Segment Start: Recorded information

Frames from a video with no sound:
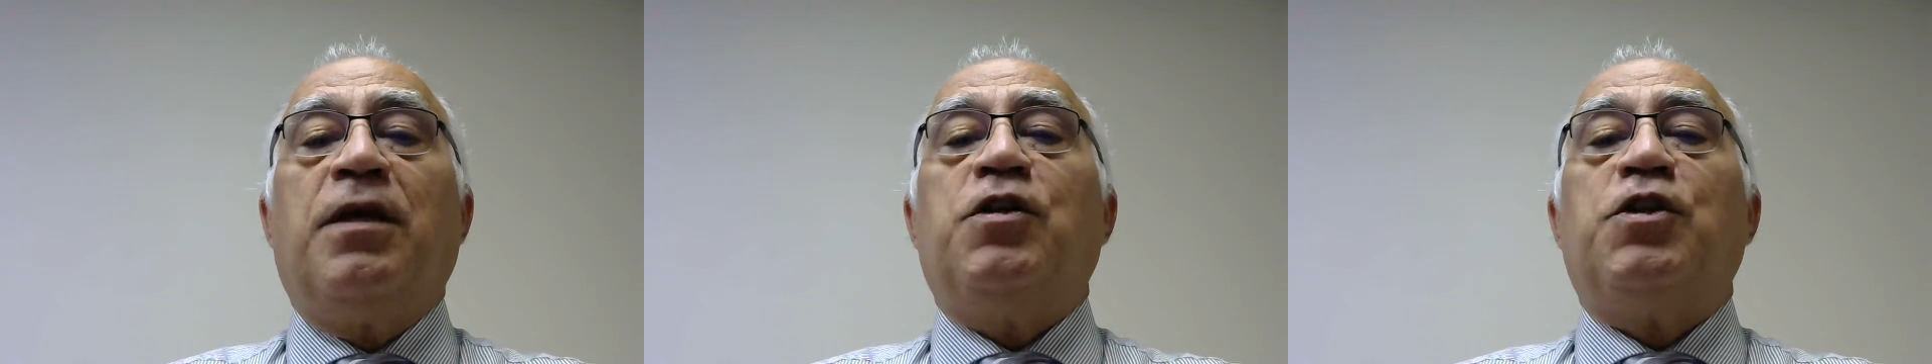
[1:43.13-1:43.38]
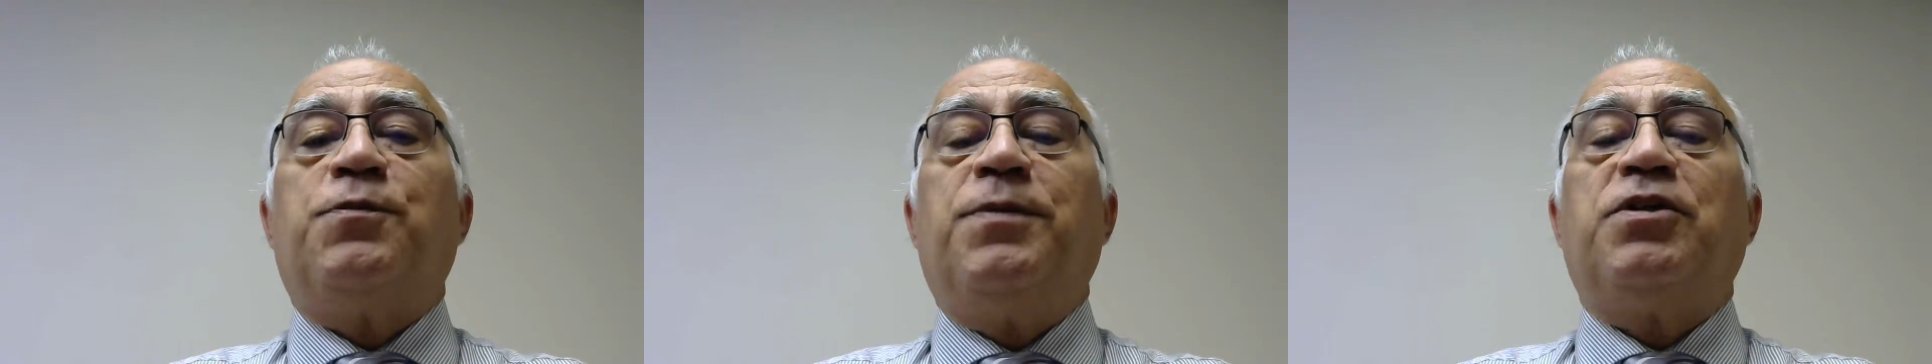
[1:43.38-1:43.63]

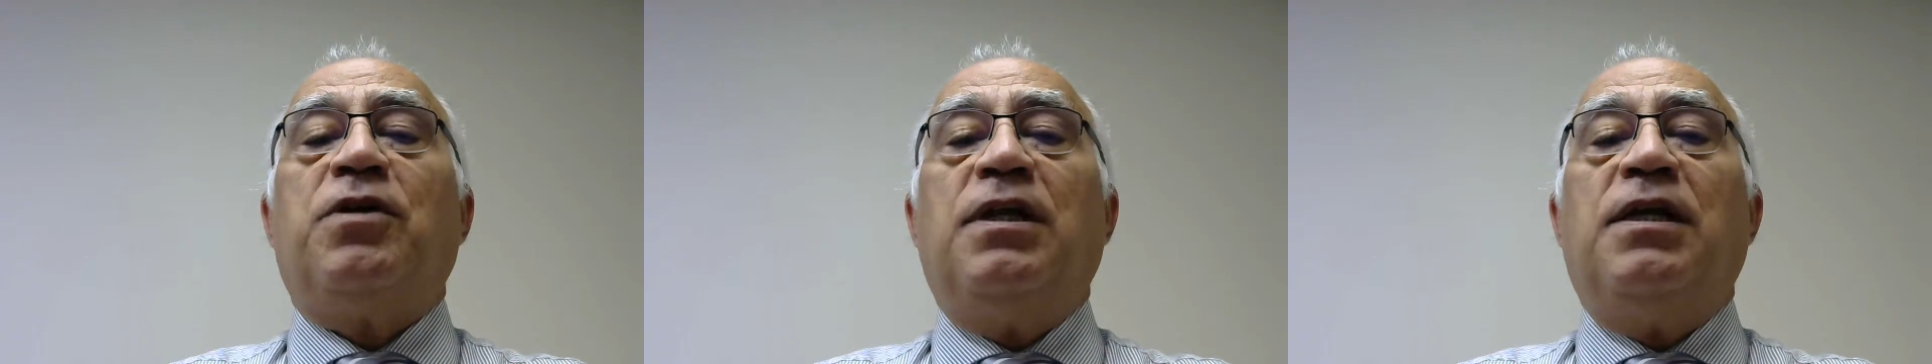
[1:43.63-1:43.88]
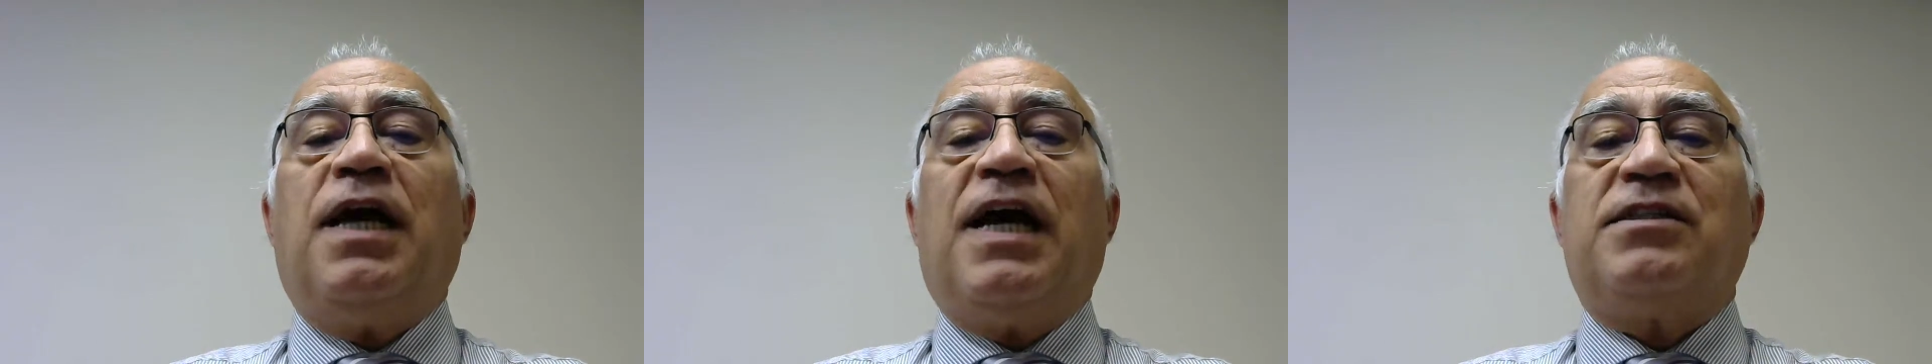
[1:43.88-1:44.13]

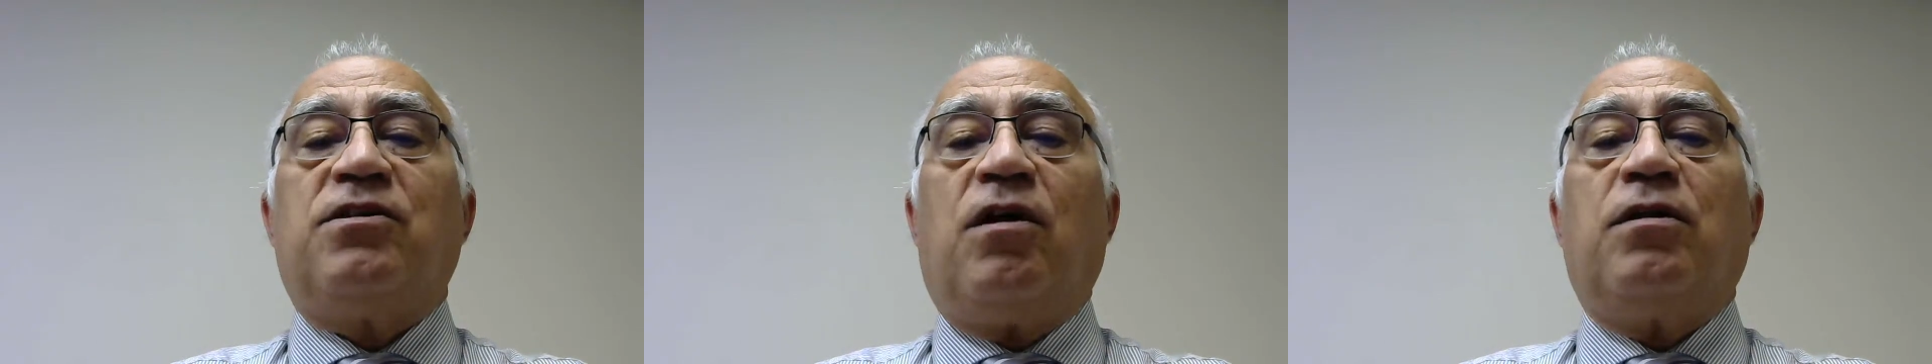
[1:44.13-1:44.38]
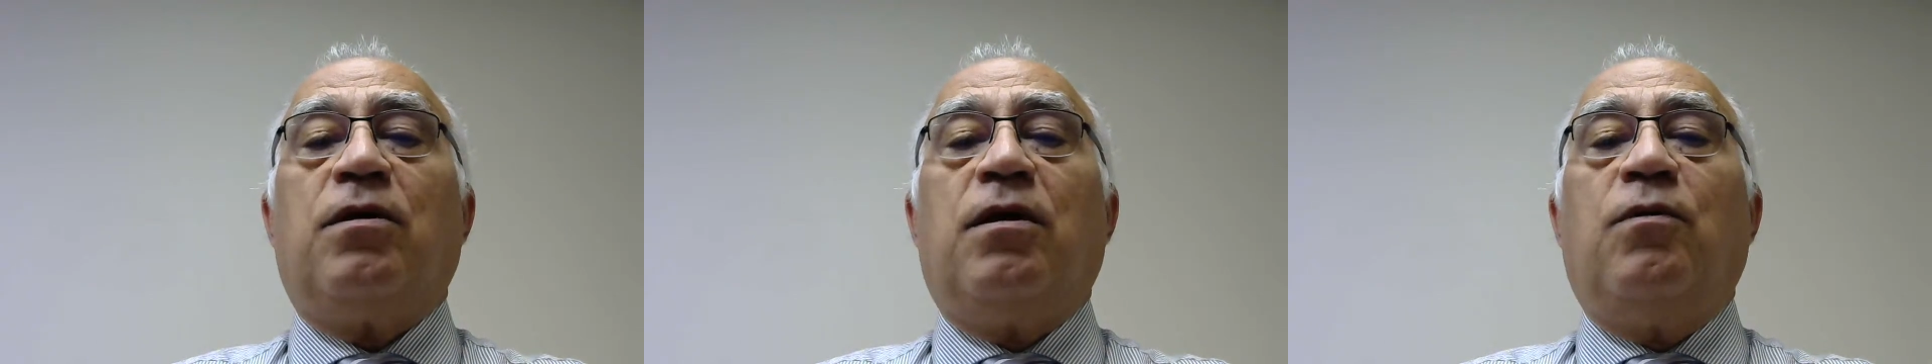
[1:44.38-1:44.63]
especially
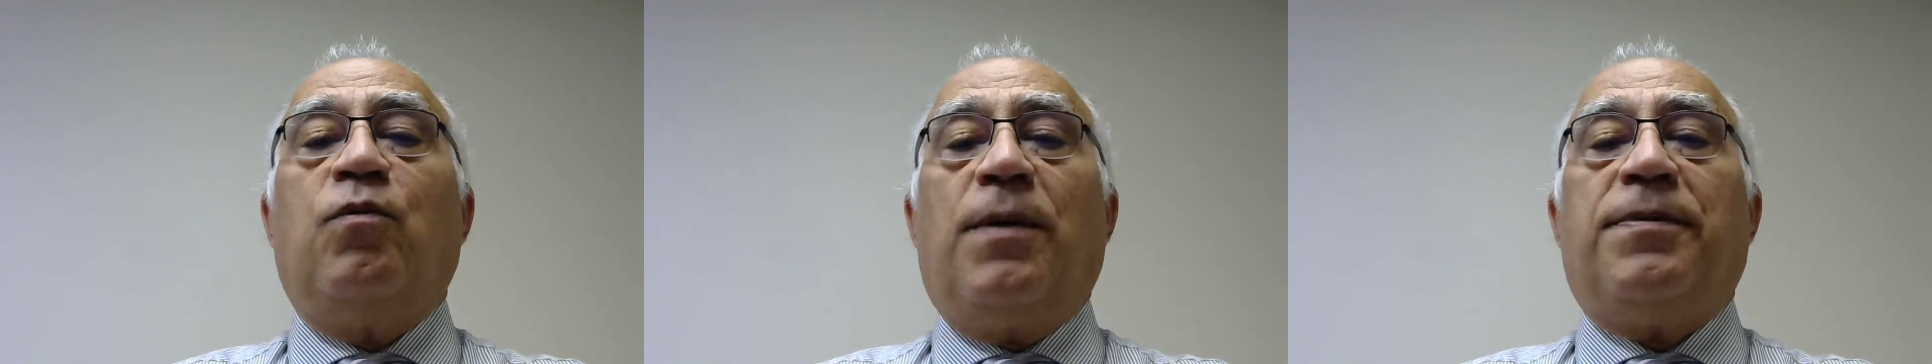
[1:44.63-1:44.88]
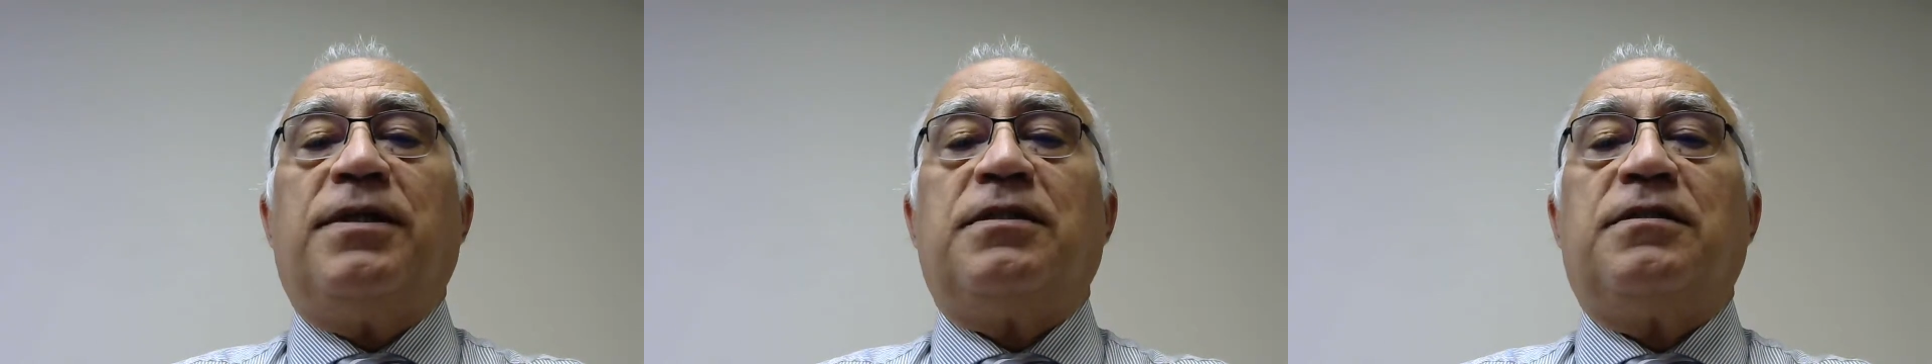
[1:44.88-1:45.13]
assault
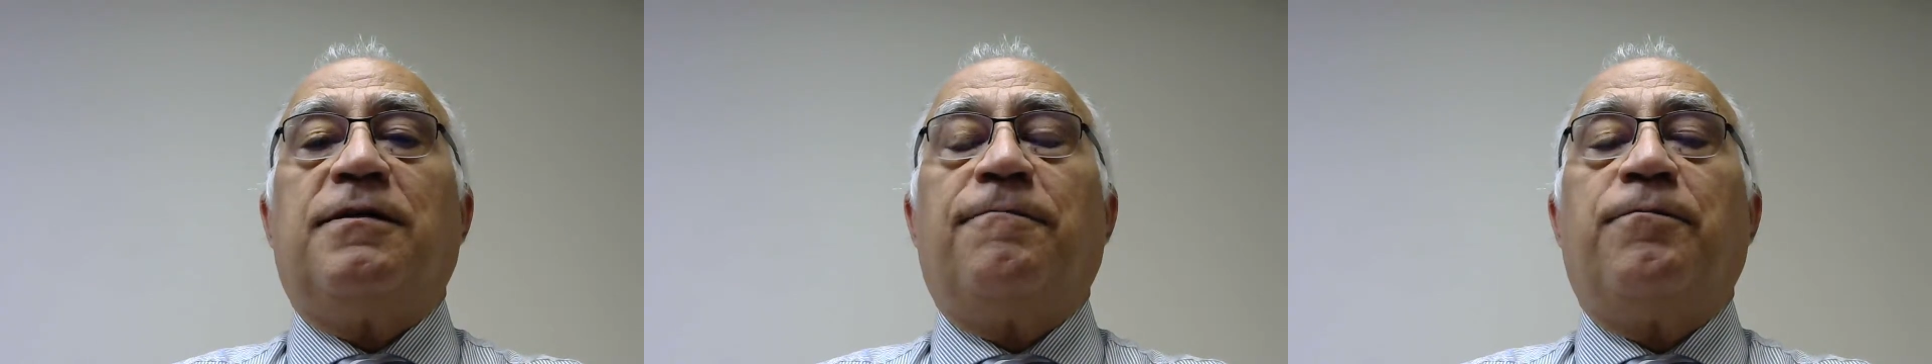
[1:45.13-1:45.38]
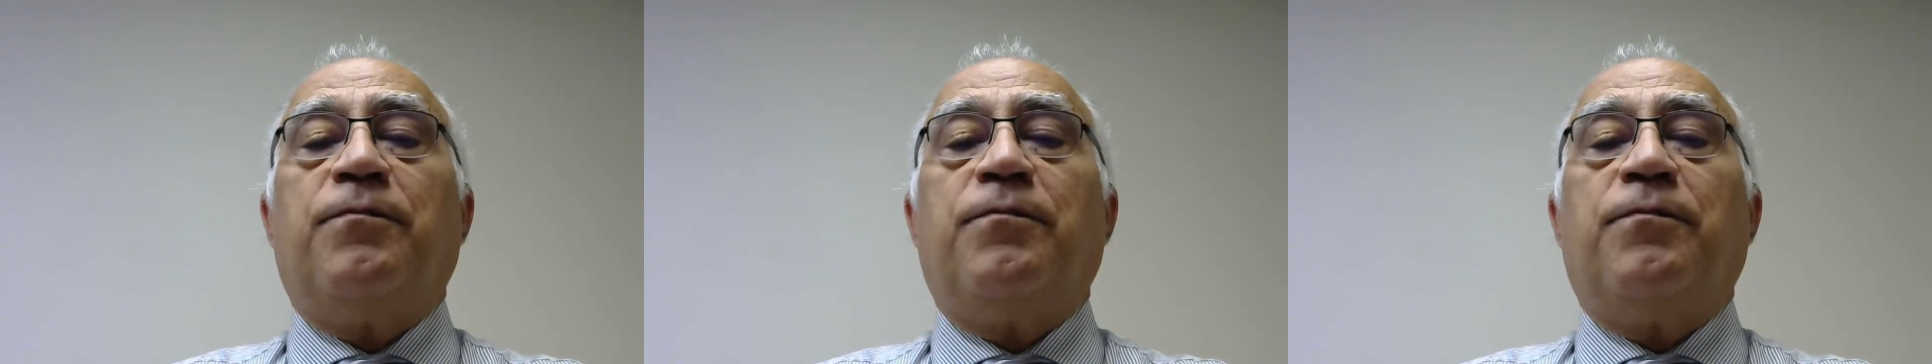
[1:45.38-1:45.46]
weapons?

Segment End: Recorded information

Problem to solve:
A faithful copy of the records above, without images, is what to give back.

Response:
Frames from a video with no sound:
[1:43.13-1:43.38]
[1:43.38-1:43.63]

[1:43.63-1:43.88]
[1:43.88-1:44.13]

[1:44.13-1:44.38]
[1:44.38-1:44.63]
especially
[1:44.63-1:44.88]
[1:44.88-1:45.13]
assault
[1:45.13-1:45.38]
[1:45.38-1:45.46]
weapons?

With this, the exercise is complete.